One for all: It’s all for nothing on voting rights

Some folks are never satisfied, nor should they be.You can’t convince D.C. freedom fighter Timothy Cooper that something is better than nothing. In the end, it isn’t.

He could “only react with a degree of despair” when the offer to grant the District one voting representative in the House but none in the Senate was presented during a congressional hearing this week.

“One man, one-third vote does not rise to the level of full [participation] in a democracy,” Mr. Cooper said yesterday. Anything short of full voting representation in both chambers of Congress “is a political trap from which there is no exit,” he said.

Mr. Cooper, who was is San Francisco yesterday as part of his quest to free a Chinese dissident sentenced to life in prison, spent a decade litigating the District’s disenfranchisement case before an international body.

On Dec. 29, he finally succeeded in getting the International American Commission on Human Rights to rule on Case No. 11.204, Statehood Solidarity Committee v. the United States. They found the U.S. government in violation of internationally recognized human rights standards by denying the residents of the District representation in their own national legislature through duly elected representatives.

The birthright of all Americans is automatically bestowed with the unalienable freedoms guaranteed by the U.S. Constitution and the Bill of Rights, and that includes the right to vote — except if those Americans happen to call the nation’s capital home.
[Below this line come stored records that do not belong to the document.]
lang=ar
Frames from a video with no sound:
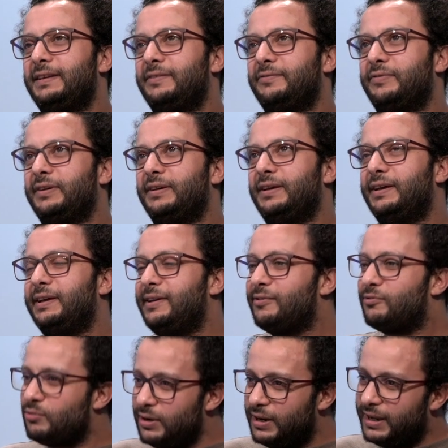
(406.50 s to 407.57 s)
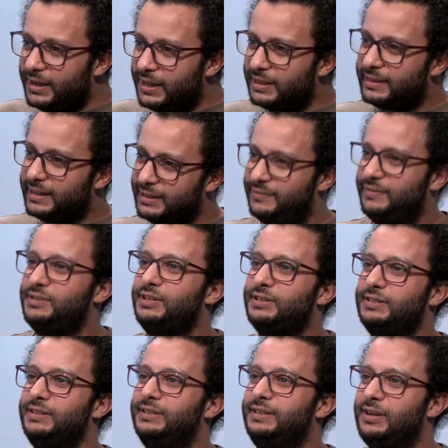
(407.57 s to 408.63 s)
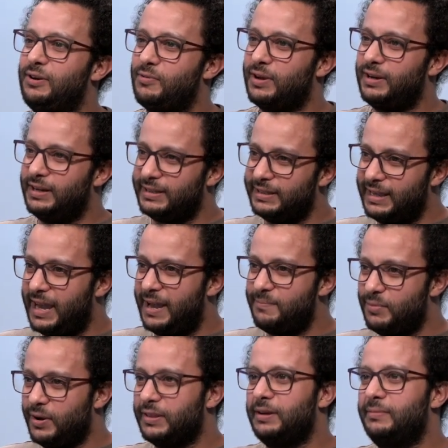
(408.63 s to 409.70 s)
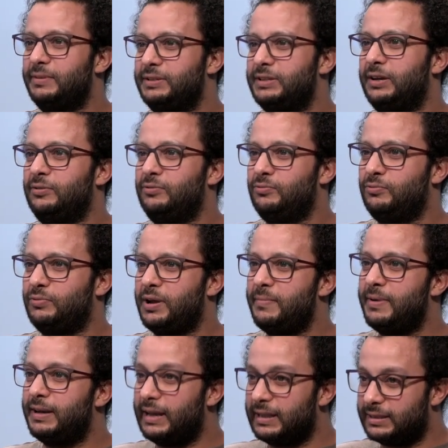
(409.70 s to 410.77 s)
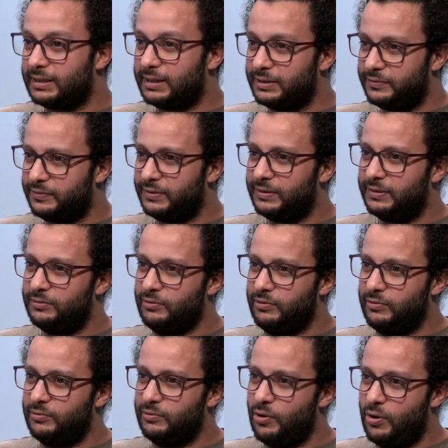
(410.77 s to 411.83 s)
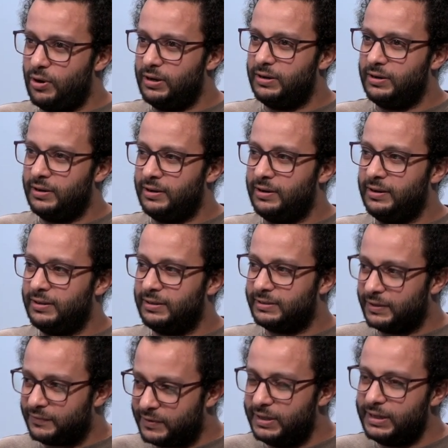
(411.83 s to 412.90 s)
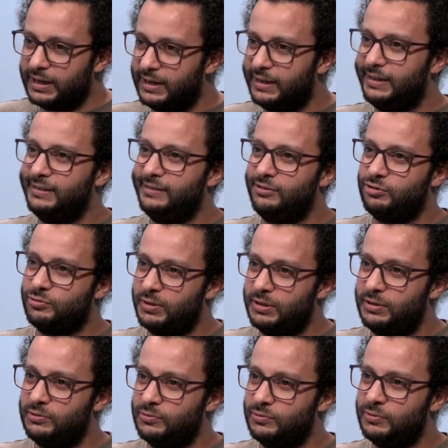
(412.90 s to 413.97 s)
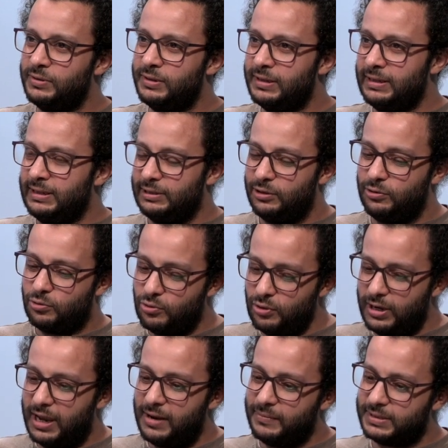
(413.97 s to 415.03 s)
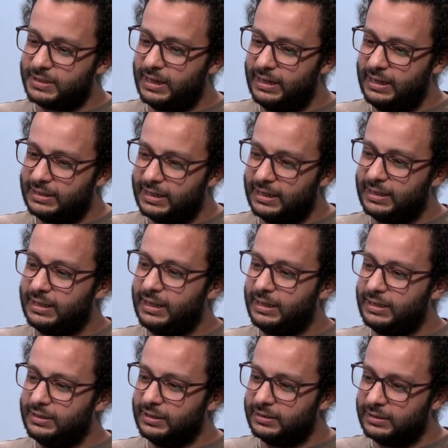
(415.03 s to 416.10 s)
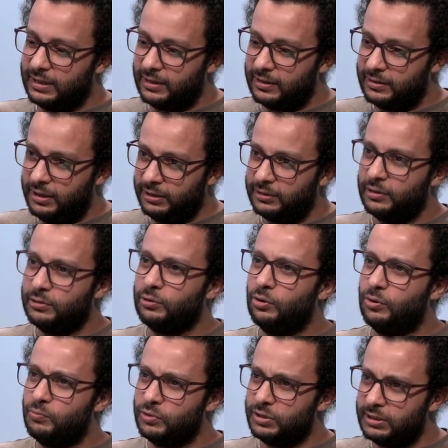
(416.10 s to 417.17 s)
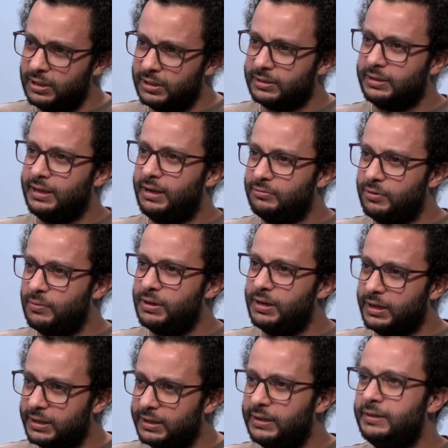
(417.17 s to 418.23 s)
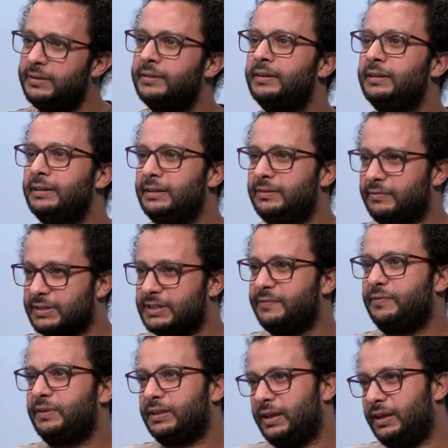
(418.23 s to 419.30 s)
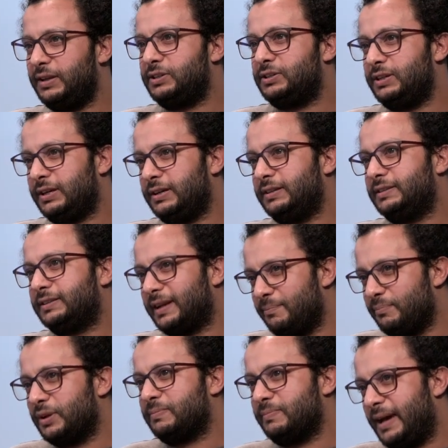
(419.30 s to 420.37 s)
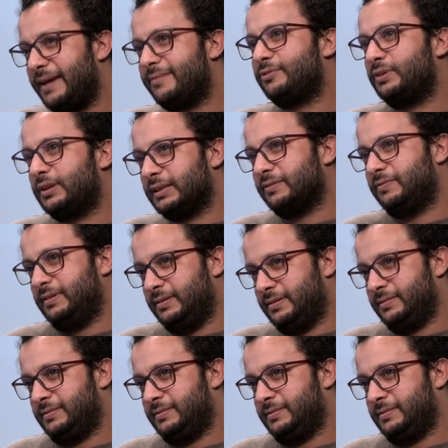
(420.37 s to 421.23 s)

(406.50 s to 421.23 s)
فكلها اثرت في شخصيتي او خلتني احب هذا المجال وكمان اثرت في نوع التفكير اللي عندي شوي انه لانه كل هاي المسرحيات كانت تحكي ضد ضد الظلم وضد الاضطهاد والى اخره فصفت هاي الاشياء تربت معي من وانا طفل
This hypocrisy mandates a full fix immediately.

“Any remedy that fails to convey a grant of equal congressional representation to the residents of the District of Columbia — that is, two U.S. senators and at least one representative in the U.S. House of Representatives — will fail to remedy the violations of international law, and serve only to perpetuate them,” Mr. Cooper wrote in a letter to Rep. Thomas M. Davis III, the Virginia Republican who is chairman of the House Government Reform Committee that oversees D.C. doings.

Needless to say, Mr. Cooper is not ready to set off the Fourth of July fireworks to celebrate this latest round of legislative lagging.
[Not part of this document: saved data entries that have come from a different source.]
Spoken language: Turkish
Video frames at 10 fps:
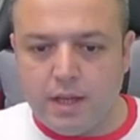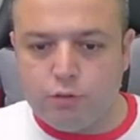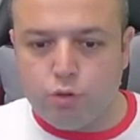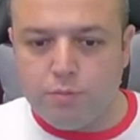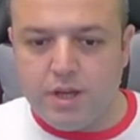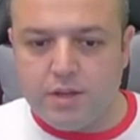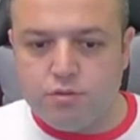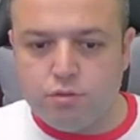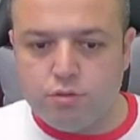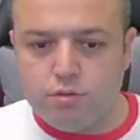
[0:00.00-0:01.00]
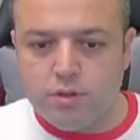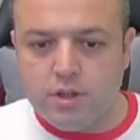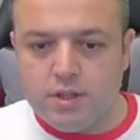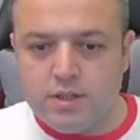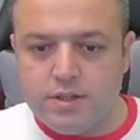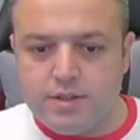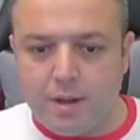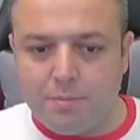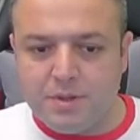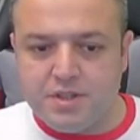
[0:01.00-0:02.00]
Yani Tomiyasu'nun
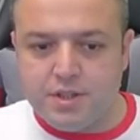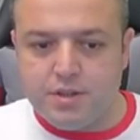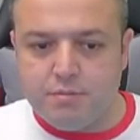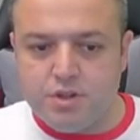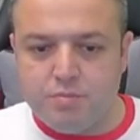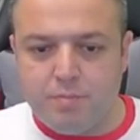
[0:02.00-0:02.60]
hızlanması iyiymiş.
Here we go again — more mumbo jumbo and maneuvering when federal politicians just ought to do the rights thing.

Earlier this week, four pieces of legislation were offered to tinker with the District’s full voting rights at a hearing oddly named “Common Sense Justice for the Nation’s Capital: An Examination of Proposal to Give D.C. Residents Direct Representation.”

Delegate Eleanor Holmes Norton, the District’s nonvoting representative in the House, again offered a No Taxation Without Representation Act. Two options offered by Republicans are non-starters because they are thinly veiled Maryland retrocession measures. Mr. Davis, as usual, took to the political middle ground with a proposal to give the District a vote in the House (but none in the Senate) as long as Utah is granted an additional representative to even the score.

Even Republican Kenneth W. Starr, the former special prosecutor, got in the act. He said Congress has the constitutional authority to grant D.C. residents the right to vote in Congress. D.C. residents sued Congress on the same grounds but lost their case in federal court.

So it’s back to the begging board. “Where’s the clear moral mandate for full voting?” Mr. Cooper asked.

Still, Mrs. Norton touted the unprecedented bipartisanship of the latest efforts, which she said would move the measures forward more quickly. Mr. Cooper, however, fears that in the future Republicans will argue that they gave the District a vote in the House, so what more do they want?

The Davis proposal is “only one-third of a vote, so what are we getting?” Mr. Cooper asked.